Biopolymer-based nanogels have additionally been explored for their capability to move drugs and biomolecules because of their high ingestion limit of water and natural liquids [13]. The audits that are examine the utilization of different biopolymer-based miniatures and nanogels for drug conveyance in biomedical applications. They underline the headway made in epitomizing particles with different restorative purposes utilizing biopolymer-based nano/microgels, as well as clever ways to deal with combination or potentially functionalization to improve their conveyance abilities [14]. In present day medication, the rising significance of the assembly among diagnostics and treatments has prompted the development of the theranostic worldview [15]. This coordinated methodology is focused on effectively connecting demonstrative abilities with restorative activities, empowering the arrangement of individualized and exact treatments for different problems. Tremendous commitment is held by theranostic strategies for working on quiet results while limiting aftereffects, as they give constant information on treatment viability and sickness movement [16].
Finally, theranostic as a worldview change in the field of medication transcends the conventional limits among determination and treatment. It’s anything but a synergistic methodology combining the remedial methodologies coordinated by demonstrative strategies for giving exact and customized patient consideration. Theranostic provides early sickness distinguishing proof and tries to monitor treatment reaction so many treatment methodologies could be adjusted to patients’ particular necessities. Besides, theranostic approaches may improve helpful outcomes by limiting adverse consequences and improving medication circulation. As a result of their excellent features, including biocompatibility, mechanical qualities that may be readily functionalized, and ease of use, theranostic applications have discovered excellent flexibility in biopolymer gels [17]. These gels, which are created with highly regular, synthetic polymers, can be utilized to create a three-layered network structure capable of holding medical substances and imaging probes. The important point is that drug delivery might be prompted by certain physiological signs or external factors through the fabrication of a bio-polymer gel that exhibits a responsive stimulus [18]. As well, compared to traditional drug delivery systems, their organic biodegradability can significantly reduce the problems of toxicity and accumulating for a long time [19].
Biopolymer gels such as alginate, gelatin, and chitosan are used to create scaffolds that support cell growth and tissue formation [20]. Their biocompatibility and biodegradability are crucial for successful tissue regeneration. 3D printed biopolymer gels can be designed to deliver drugs precisely at the site of interest. For example, hydrogels made from alginate or gelatin can be loaded with chemotherapy drugs and printed into shapes that fit the tumor site exactly. Biopolymer gels can encapsulate living cells, allowing for the creation of complex tissue structures [21]. Hydrogels like collagen and hyaluronic acid provide a supportive environment for cell proliferation and differentiation. Biopolymer gels can be combined with other materials, such as nanoparticles or fibers, to enhance their properties for specific applications. Biopolymer gels-based implants not only deliver drugs but also monitor therapeutic outcomes. For example, a 3D printed implant release anti-inflammatory drugs while simultaneously measuring local inflammation levels [22].
Theranostic approaches can also help to improve the outcomes of restorative therapy through diminishing unwanted effects and improving drug delivery. These methods have displayed an exceptional flexibility in biopolymer gels due to their peculiarities such as biocompatibility, easily modifiable mechanical characteristics and user friendliness. These natural or artificial polymer gels can be organized into three-layer network structure capable of retaining therapeutic substances and imaging agents. However, it is important to note that bio-polymeric gels are stimuli-responsive and so can deliver drugs upon particular physiological signals or external stimuli [23].
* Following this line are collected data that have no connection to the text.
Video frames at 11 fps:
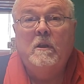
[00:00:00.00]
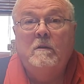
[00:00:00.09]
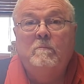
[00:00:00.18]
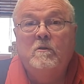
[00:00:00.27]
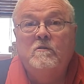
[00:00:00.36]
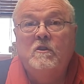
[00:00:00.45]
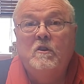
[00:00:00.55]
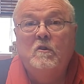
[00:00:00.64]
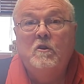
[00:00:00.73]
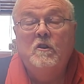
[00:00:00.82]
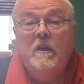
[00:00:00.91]
had
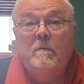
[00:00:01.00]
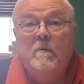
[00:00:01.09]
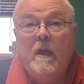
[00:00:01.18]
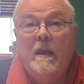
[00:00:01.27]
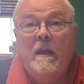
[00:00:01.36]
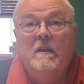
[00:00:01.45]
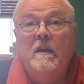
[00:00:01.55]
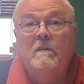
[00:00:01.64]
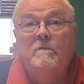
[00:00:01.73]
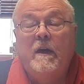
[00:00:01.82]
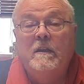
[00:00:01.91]
persecuted them and
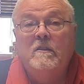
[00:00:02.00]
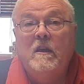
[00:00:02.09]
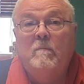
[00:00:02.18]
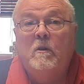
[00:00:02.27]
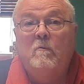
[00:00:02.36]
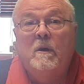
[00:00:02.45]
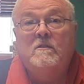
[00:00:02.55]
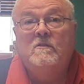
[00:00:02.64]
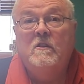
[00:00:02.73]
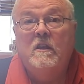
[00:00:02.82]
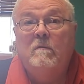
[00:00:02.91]
identified them and
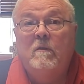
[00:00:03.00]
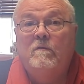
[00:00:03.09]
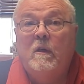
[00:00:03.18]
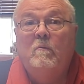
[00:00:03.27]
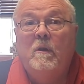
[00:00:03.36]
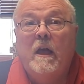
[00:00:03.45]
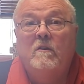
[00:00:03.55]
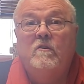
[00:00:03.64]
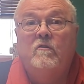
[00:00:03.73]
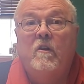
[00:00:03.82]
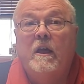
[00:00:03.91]
arrested them if they went out
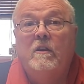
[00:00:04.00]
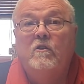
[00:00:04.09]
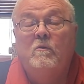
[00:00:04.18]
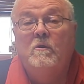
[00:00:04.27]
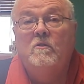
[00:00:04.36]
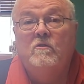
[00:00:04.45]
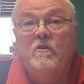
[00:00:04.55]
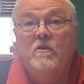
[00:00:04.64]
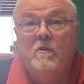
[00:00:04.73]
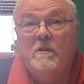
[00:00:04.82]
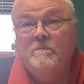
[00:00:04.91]
to try and do what they're
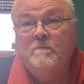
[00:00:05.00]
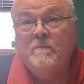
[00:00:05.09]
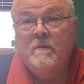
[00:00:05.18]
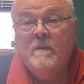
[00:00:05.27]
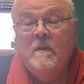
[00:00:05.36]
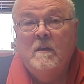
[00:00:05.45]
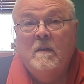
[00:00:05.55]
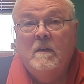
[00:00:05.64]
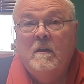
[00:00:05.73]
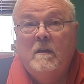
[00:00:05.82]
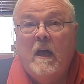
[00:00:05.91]
doing.
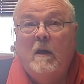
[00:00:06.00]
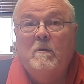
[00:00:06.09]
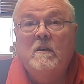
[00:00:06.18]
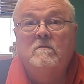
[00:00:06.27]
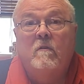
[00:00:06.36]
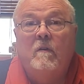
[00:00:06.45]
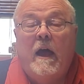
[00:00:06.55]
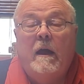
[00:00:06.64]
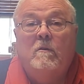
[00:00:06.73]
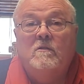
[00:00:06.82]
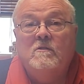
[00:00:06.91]
Now, because of a
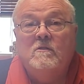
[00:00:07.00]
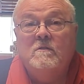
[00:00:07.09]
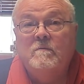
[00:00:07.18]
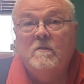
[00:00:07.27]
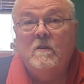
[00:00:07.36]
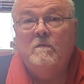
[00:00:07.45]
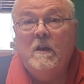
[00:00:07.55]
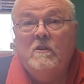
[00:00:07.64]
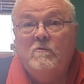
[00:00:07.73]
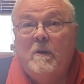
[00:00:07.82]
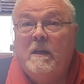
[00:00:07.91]
virus, their
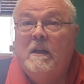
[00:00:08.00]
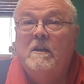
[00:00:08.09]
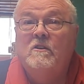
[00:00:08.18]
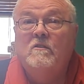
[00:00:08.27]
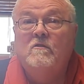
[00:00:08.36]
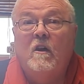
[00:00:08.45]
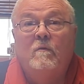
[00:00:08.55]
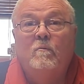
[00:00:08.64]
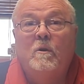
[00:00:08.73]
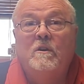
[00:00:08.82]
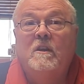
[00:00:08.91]
facial recognition
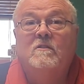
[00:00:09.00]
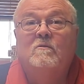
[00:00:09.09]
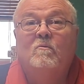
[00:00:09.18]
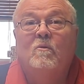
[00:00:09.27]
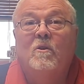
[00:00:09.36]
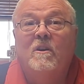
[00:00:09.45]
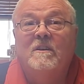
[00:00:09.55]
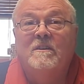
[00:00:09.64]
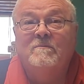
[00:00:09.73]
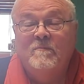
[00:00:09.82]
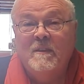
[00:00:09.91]
software doesn't work.
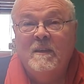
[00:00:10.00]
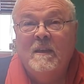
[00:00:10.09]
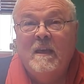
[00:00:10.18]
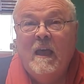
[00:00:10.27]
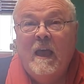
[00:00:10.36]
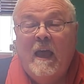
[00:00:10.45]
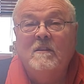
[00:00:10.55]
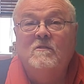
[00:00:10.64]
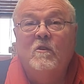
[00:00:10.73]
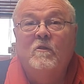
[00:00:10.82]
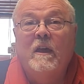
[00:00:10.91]
And
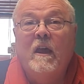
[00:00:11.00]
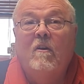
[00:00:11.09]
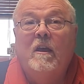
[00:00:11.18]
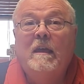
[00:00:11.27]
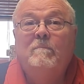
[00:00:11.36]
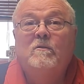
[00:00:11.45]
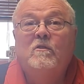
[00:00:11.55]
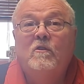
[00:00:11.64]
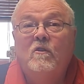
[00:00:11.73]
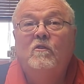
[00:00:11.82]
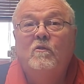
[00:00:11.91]
so they are able to
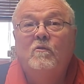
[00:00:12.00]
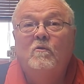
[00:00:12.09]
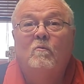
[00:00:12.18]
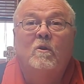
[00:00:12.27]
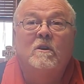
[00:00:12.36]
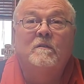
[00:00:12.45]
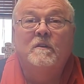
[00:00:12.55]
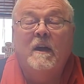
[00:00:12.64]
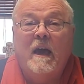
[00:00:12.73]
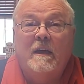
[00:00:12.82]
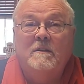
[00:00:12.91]
do the work of
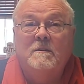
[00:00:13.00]
God.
2. Intersecting Diagnosis with Therapy

The word “theranostic”, which combines the words “therapy” and “diagnostics” signifies a concept that emphasizes on integrating diagnostic capabilities with therapeutic treatments. In most cases, traditional means of diagnosis are used prior to making treatment choices hence there is a systematic approach to patient care with a degree of fragmentation involved. Conversely, theranostic fills this void by delivering therapeutic agents alongside providing timely assessment of treatment efficiency [24]. This integration provides broad knowledge about the progression of illnesses and outcome of treatments, thus making it easy for a clinician to interact with patients. This is because theranostic platforms are able to detect an infection at early stages, follow the progress made in treatment and adjust treatment schedules. The use of diagnostic techniques such as imaging or biomarker analysis enables health care practitioners to understand the nature of a disease in terms of its features, molecular markers, spatial distribution of pathologic lesions. These details thereby assist in selecting and planning treatment procedures that are rational, timely, specific and individualized per patient’s requirements. Furthermore, due to continuous interaction between therapies and diagnostics there is flexibility when choosing various approaches to therapy that lead to decreased side effects and development of resistance therapies [25].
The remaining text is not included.